DATASET: Begin
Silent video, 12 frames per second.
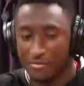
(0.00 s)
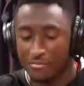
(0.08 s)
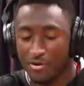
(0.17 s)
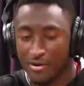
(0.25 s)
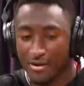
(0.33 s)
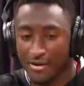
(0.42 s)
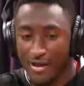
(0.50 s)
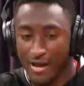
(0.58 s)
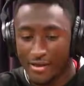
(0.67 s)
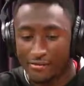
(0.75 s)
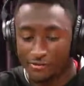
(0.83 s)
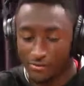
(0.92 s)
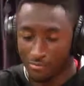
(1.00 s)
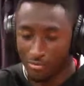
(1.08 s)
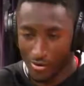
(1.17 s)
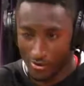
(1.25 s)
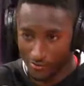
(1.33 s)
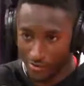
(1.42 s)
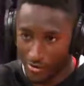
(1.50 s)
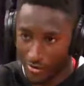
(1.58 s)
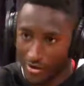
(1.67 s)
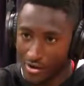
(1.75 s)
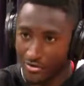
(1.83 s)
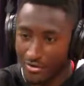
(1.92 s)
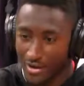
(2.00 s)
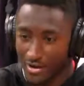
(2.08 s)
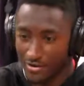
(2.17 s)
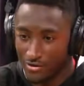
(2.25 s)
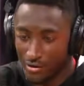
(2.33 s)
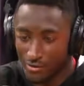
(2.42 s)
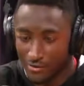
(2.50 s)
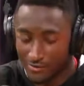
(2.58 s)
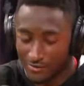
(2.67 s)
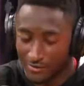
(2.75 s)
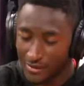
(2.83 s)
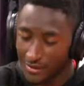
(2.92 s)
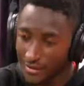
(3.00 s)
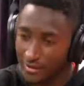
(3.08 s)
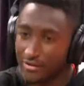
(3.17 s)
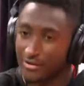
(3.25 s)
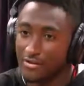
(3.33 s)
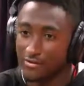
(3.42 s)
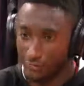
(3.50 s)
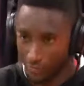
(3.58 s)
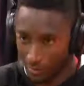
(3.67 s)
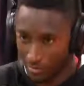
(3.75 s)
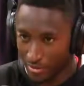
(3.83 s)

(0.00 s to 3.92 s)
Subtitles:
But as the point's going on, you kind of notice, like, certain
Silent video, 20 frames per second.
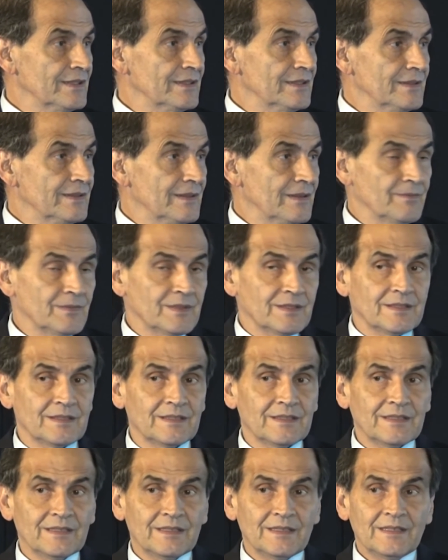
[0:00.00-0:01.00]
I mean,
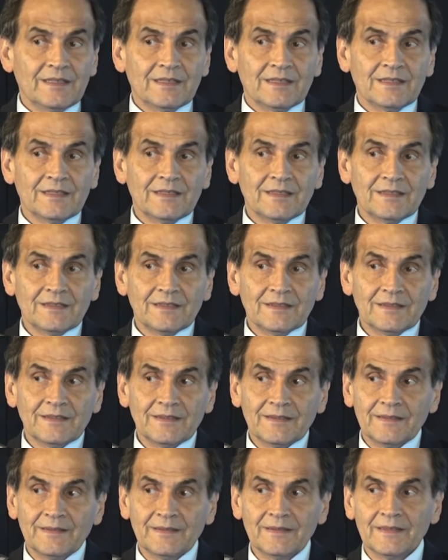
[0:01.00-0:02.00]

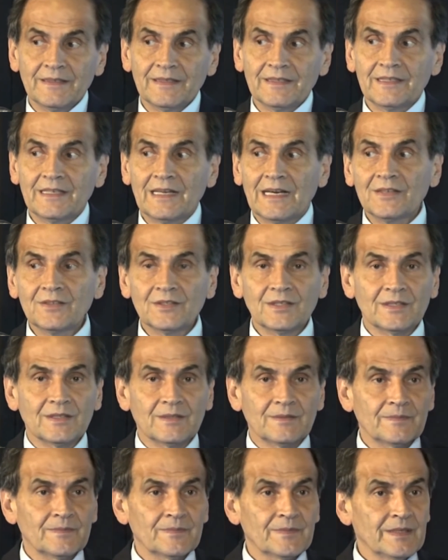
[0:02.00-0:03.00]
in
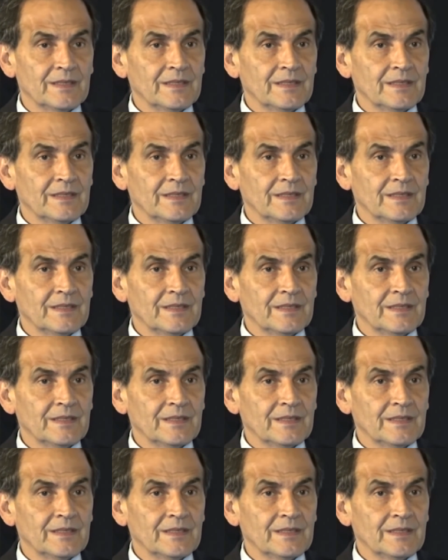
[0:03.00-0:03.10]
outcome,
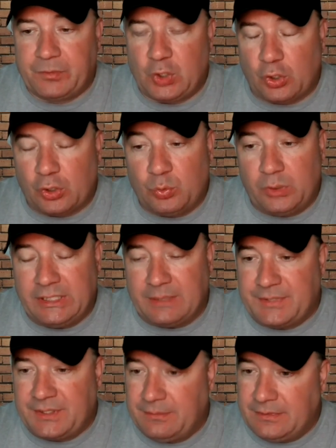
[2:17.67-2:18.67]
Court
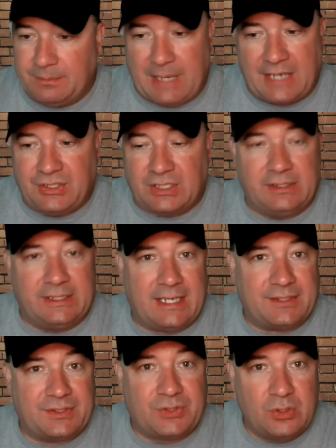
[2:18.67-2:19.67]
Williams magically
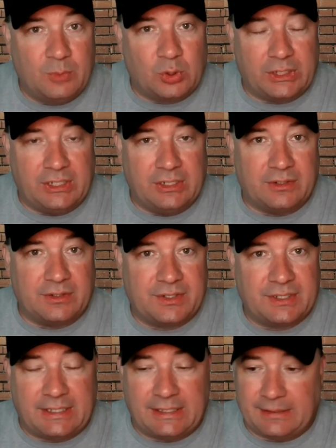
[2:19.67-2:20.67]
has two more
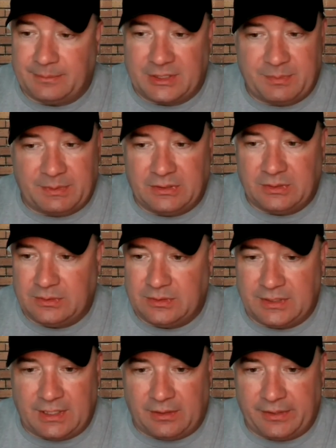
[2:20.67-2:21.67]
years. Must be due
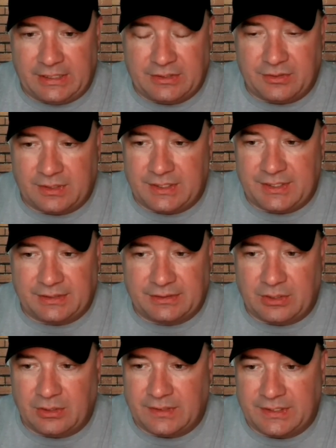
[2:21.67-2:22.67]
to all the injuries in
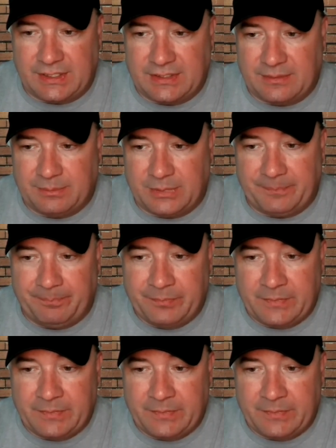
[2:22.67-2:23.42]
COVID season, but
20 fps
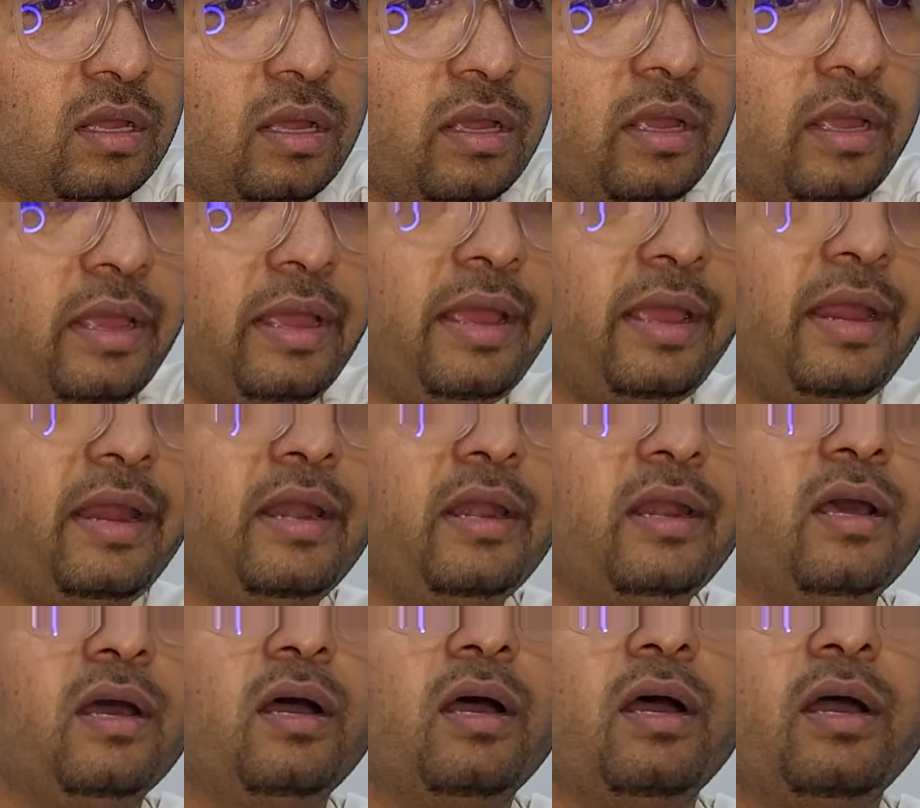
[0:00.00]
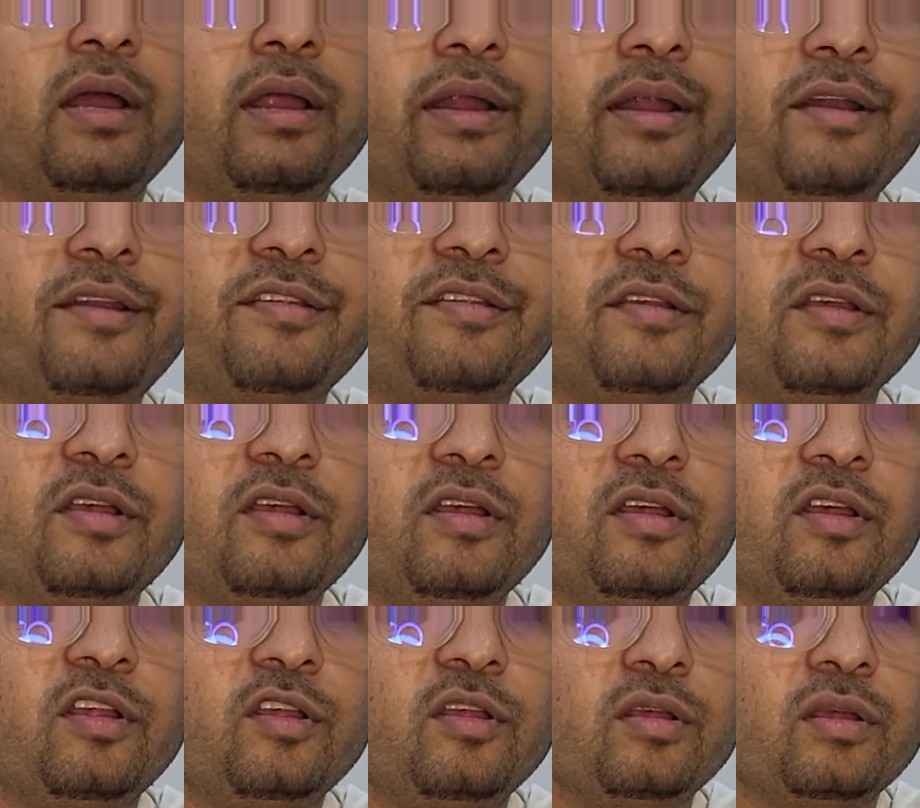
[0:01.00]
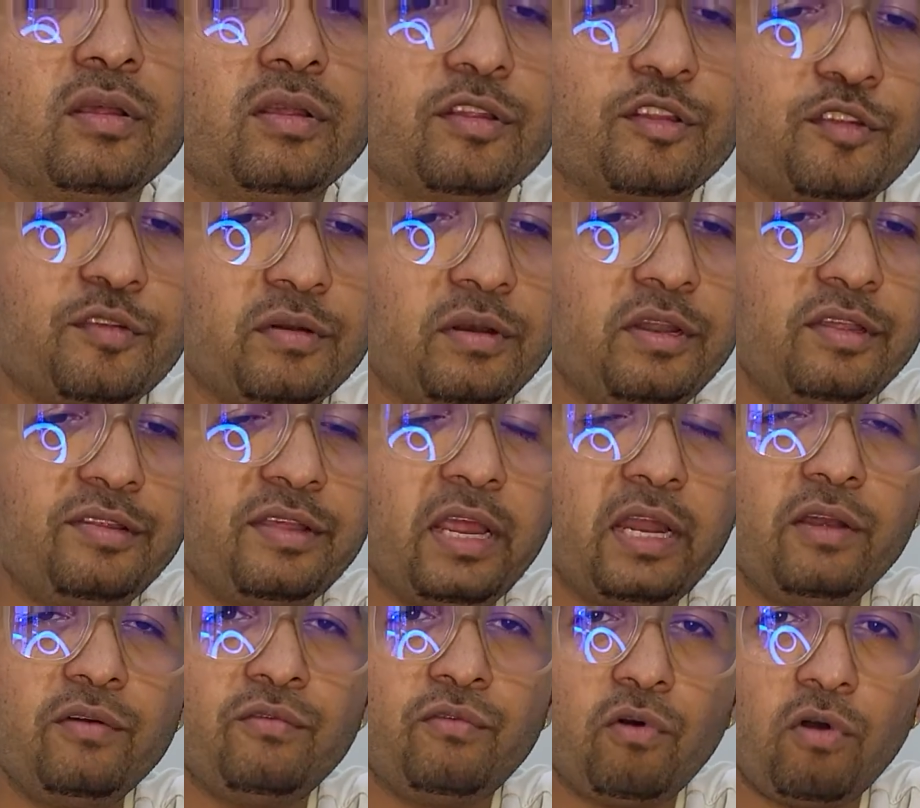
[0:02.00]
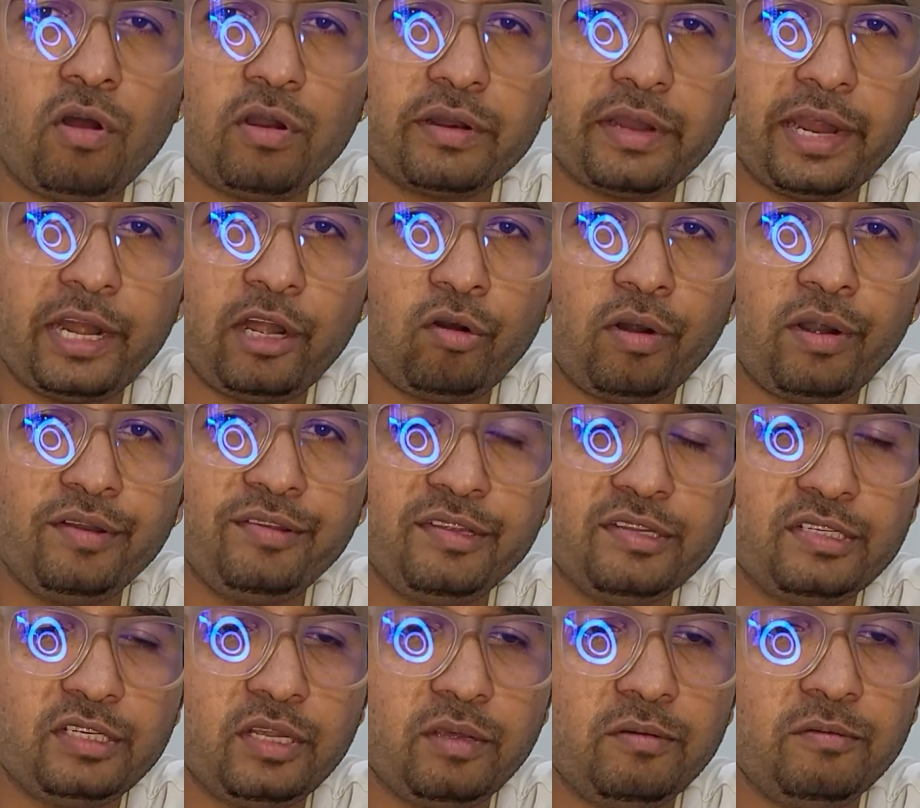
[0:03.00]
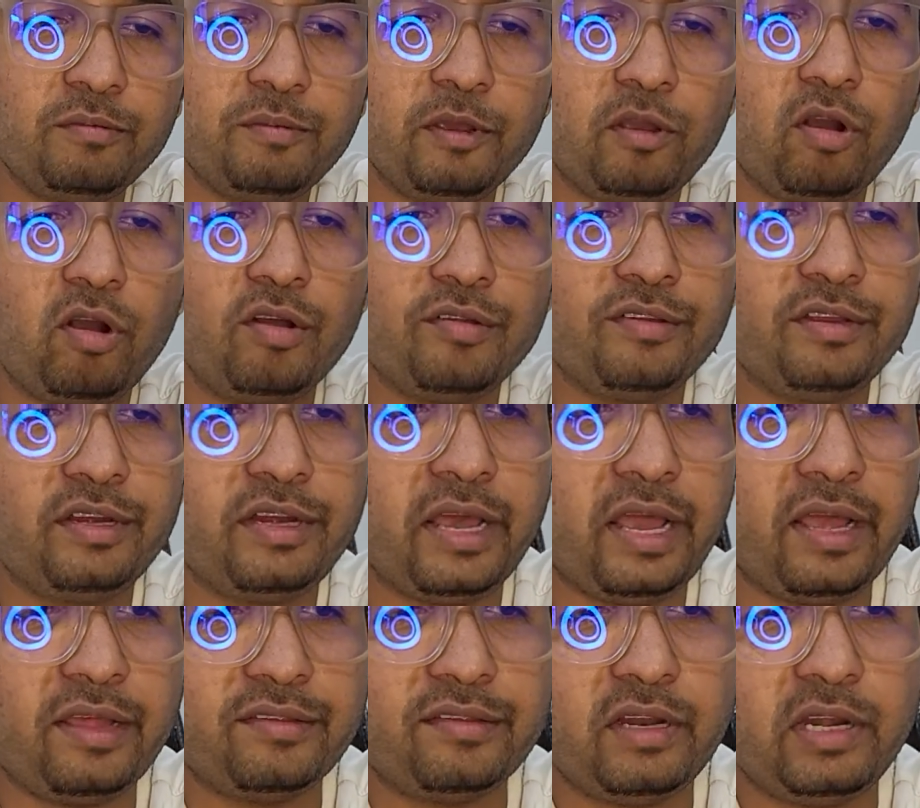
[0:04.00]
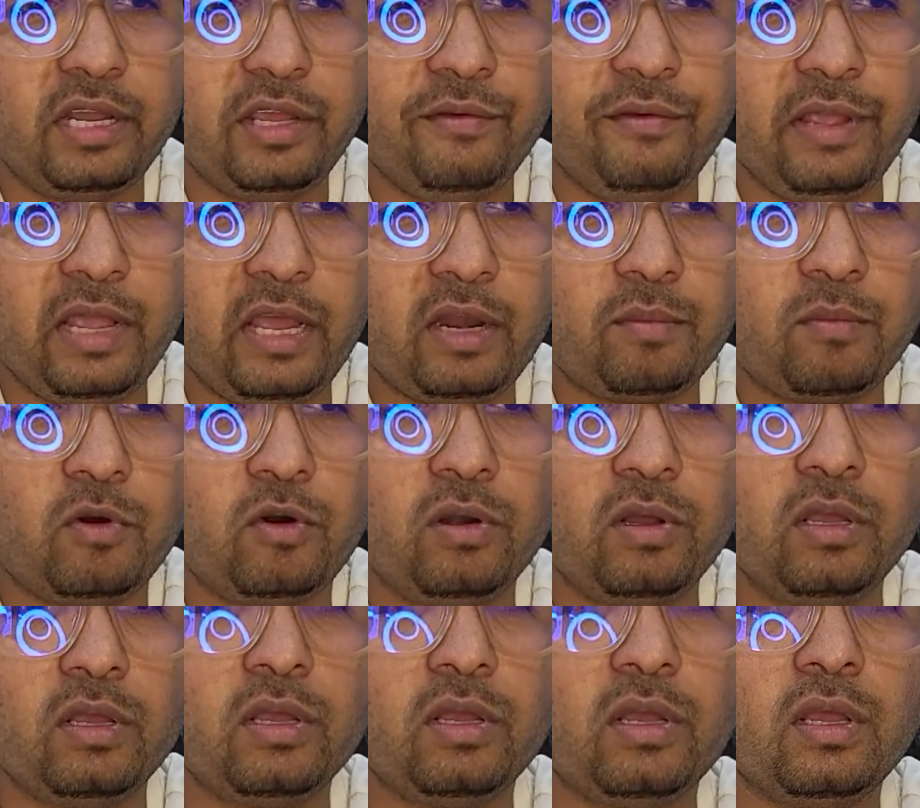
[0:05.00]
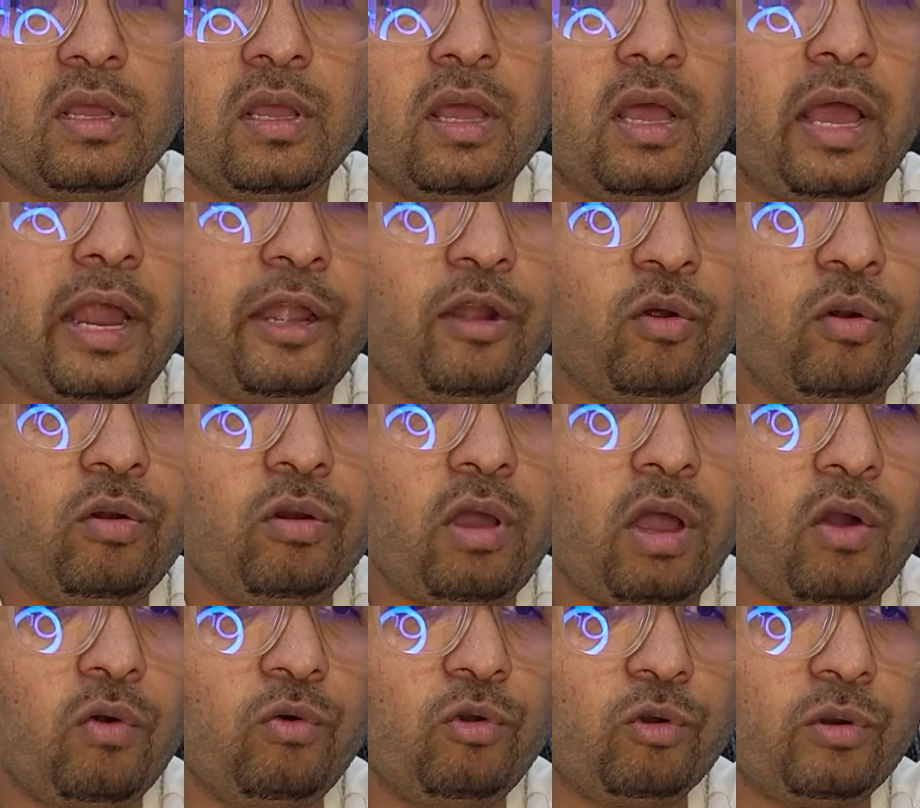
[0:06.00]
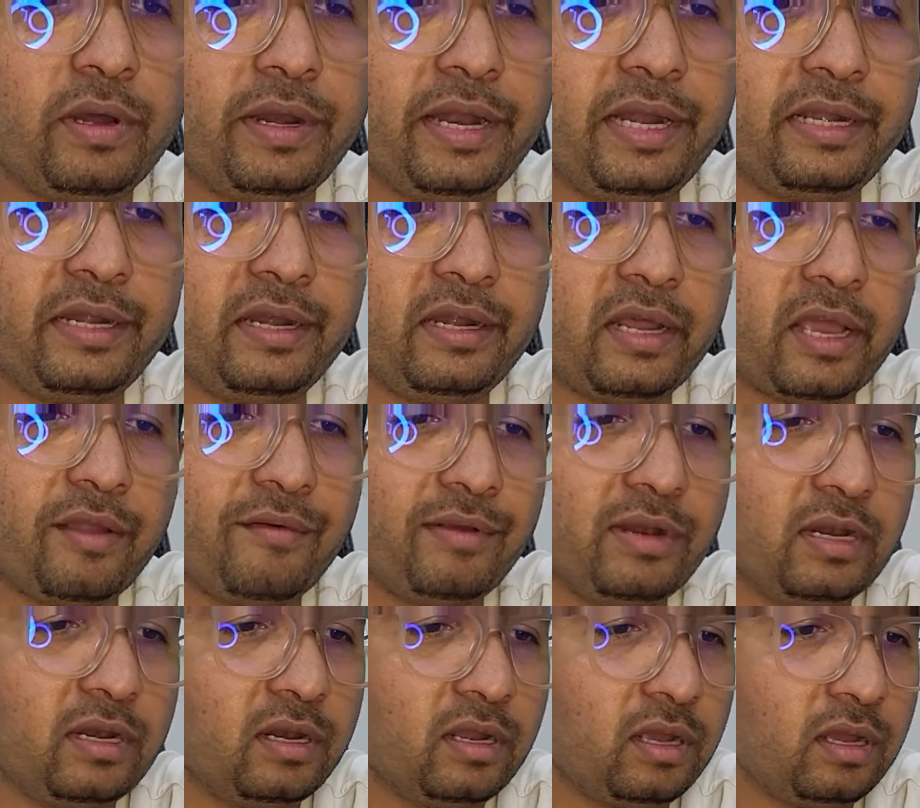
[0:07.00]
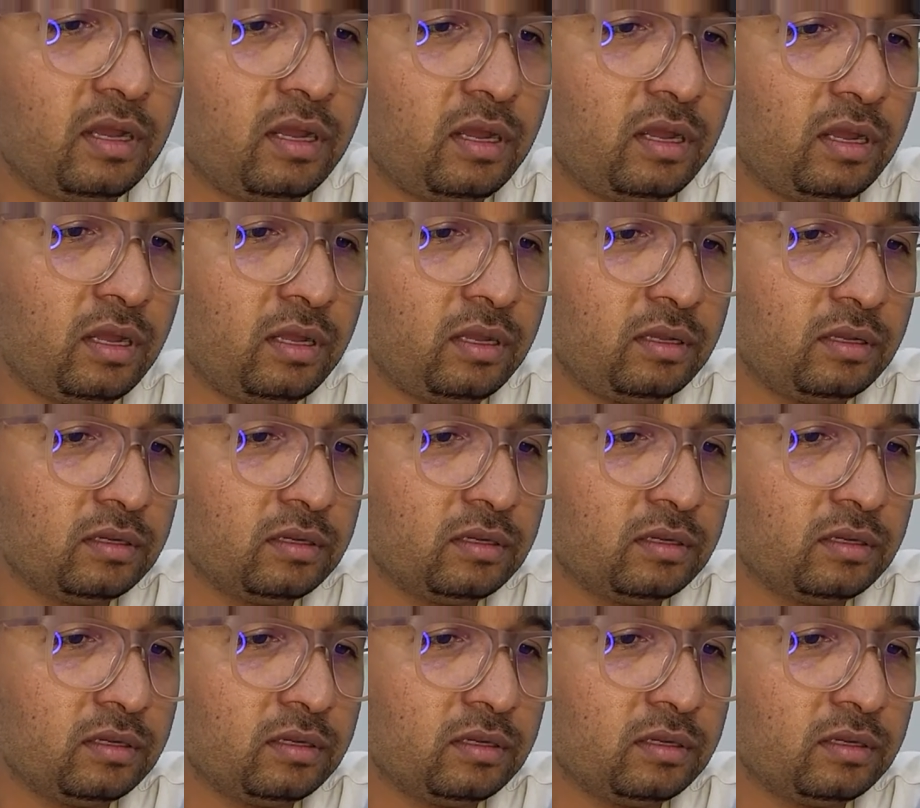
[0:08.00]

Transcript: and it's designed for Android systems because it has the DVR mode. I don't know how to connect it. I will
DATASET: End
**EXERCISE BRIEF:**
Bring together all lines in the records where the word "second" is found.

**SOLUTION FOR THIS TASK:**
Silent video, 12 frames per second.
Silent video, 20 frames per second.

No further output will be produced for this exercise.